THE TASK
Below is a block of entries, which should be copied verbatim apart from the pictures.

----

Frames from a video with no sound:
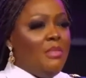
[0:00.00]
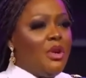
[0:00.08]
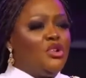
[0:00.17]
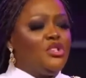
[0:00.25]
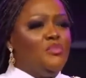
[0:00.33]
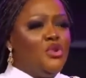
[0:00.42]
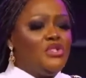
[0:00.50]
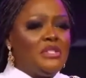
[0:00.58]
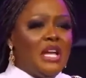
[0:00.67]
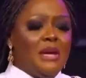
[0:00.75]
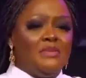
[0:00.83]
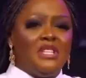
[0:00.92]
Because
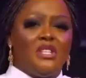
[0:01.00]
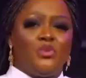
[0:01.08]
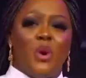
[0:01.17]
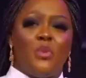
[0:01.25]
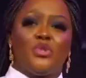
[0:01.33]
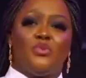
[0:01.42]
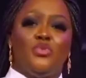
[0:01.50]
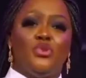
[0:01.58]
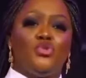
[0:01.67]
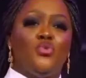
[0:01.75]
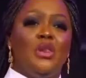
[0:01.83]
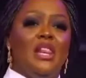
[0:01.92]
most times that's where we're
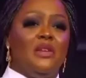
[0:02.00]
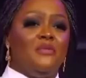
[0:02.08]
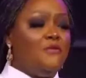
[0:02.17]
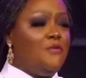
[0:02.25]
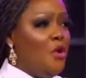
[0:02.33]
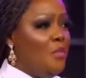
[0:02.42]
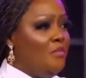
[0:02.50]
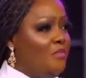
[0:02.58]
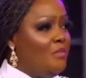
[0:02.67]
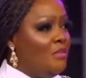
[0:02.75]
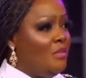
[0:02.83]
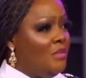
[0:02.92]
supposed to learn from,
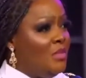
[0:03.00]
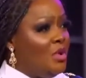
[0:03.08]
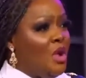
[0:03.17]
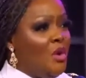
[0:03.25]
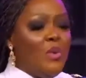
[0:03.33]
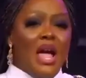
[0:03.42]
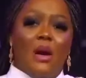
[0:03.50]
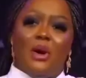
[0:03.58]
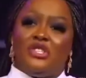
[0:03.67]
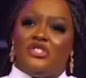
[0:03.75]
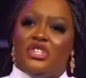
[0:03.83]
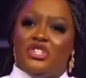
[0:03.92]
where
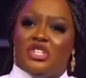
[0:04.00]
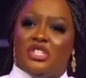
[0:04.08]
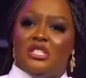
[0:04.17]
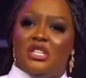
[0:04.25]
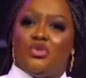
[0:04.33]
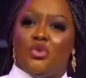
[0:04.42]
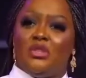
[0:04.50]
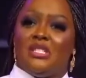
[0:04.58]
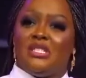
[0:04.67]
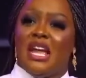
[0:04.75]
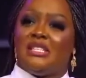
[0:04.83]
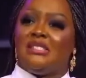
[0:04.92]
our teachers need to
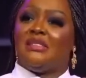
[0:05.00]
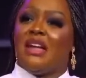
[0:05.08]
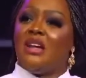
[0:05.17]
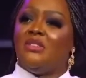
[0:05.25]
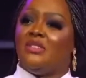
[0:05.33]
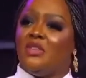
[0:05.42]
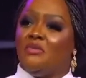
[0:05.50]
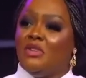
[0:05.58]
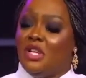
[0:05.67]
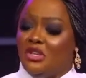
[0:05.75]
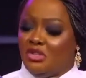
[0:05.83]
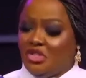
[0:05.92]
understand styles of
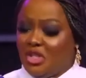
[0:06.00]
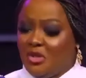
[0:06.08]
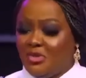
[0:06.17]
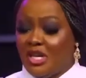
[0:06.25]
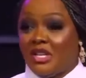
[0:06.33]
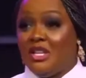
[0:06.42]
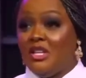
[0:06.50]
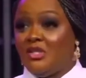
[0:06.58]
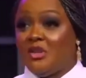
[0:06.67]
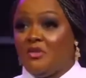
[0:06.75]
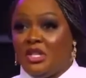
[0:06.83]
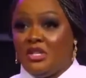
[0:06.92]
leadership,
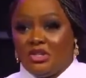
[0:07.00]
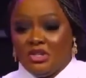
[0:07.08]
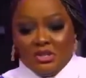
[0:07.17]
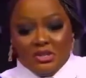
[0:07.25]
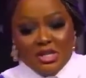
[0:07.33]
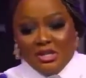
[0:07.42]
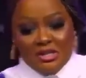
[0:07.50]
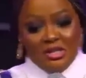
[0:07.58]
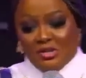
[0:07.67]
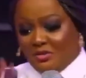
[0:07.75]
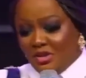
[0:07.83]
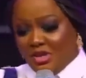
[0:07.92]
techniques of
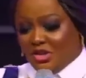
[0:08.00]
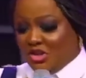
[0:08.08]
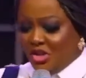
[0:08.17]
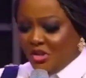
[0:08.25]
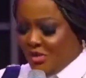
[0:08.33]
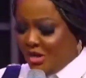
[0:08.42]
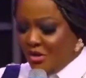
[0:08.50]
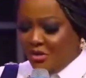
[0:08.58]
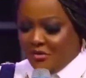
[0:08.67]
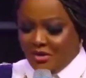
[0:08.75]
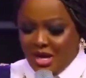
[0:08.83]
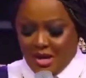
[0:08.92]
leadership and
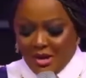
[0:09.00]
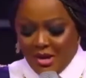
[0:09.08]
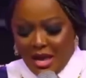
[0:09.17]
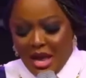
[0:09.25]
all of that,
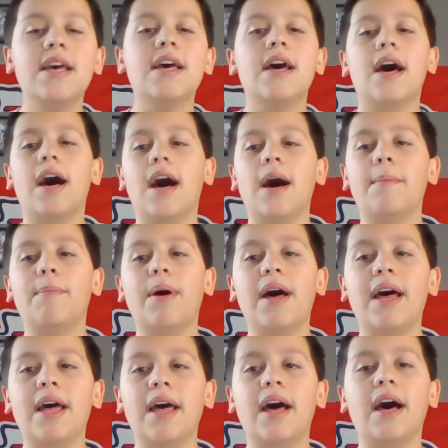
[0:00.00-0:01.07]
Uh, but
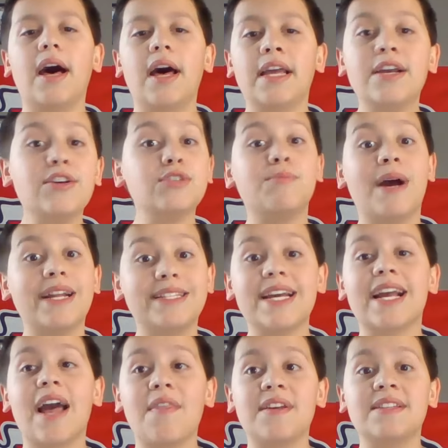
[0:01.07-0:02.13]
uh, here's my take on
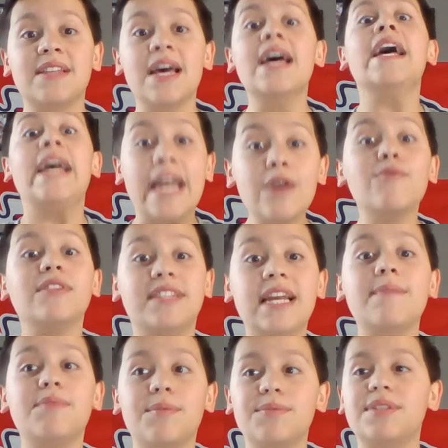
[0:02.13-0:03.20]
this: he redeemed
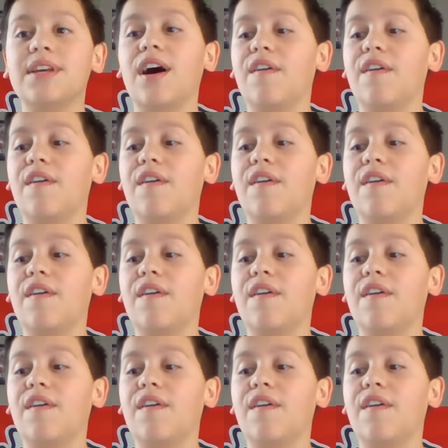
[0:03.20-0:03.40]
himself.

----

RESPONSE BELOW
Frames from a video with no sound:
[0:00.00]
[0:00.08]
[0:00.17]
[0:00.25]
[0:00.33]
[0:00.42]
[0:00.50]
[0:00.58]
[0:00.67]
[0:00.75]
[0:00.83]
[0:00.92]
Because
[0:01.00]
[0:01.08]
[0:01.17]
[0:01.25]
[0:01.33]
[0:01.42]
[0:01.50]
[0:01.58]
[0:01.67]
[0:01.75]
[0:01.83]
[0:01.92]
most times that's where we're
[0:02.00]
[0:02.08]
[0:02.17]
[0:02.25]
[0:02.33]
[0:02.42]
[0:02.50]
[0:02.58]
[0:02.67]
[0:02.75]
[0:02.83]
[0:02.92]
supposed to learn from,
[0:03.00]
[0:03.08]
[0:03.17]
[0:03.25]
[0:03.33]
[0:03.42]
[0:03.50]
[0:03.58]
[0:03.67]
[0:03.75]
[0:03.83]
[0:03.92]
where
[0:04.00]
[0:04.08]
[0:04.17]
[0:04.25]
[0:04.33]
[0:04.42]
[0:04.50]
[0:04.58]
[0:04.67]
[0:04.75]
[0:04.83]
[0:04.92]
our teachers need to
[0:05.00]
[0:05.08]
[0:05.17]
[0:05.25]
[0:05.33]
[0:05.42]
[0:05.50]
[0:05.58]
[0:05.67]
[0:05.75]
[0:05.83]
[0:05.92]
understand styles of
[0:06.00]
[0:06.08]
[0:06.17]
[0:06.25]
[0:06.33]
[0:06.42]
[0:06.50]
[0:06.58]
[0:06.67]
[0:06.75]
[0:06.83]
[0:06.92]
leadership,
[0:07.00]
[0:07.08]
[0:07.17]
[0:07.25]
[0:07.33]
[0:07.42]
[0:07.50]
[0:07.58]
[0:07.67]
[0:07.75]
[0:07.83]
[0:07.92]
techniques of
[0:08.00]
[0:08.08]
[0:08.17]
[0:08.25]
[0:08.33]
[0:08.42]
[0:08.50]
[0:08.58]
[0:08.67]
[0:08.75]
[0:08.83]
[0:08.92]
leadership and
[0:09.00]
[0:09.08]
[0:09.17]
[0:09.25]
all of that,
[0:00.00-0:01.07]
Uh, but
[0:01.07-0:02.13]
uh, here's my take on
[0:02.13-0:03.20]
this: he redeemed
[0:03.20-0:03.40]
himself.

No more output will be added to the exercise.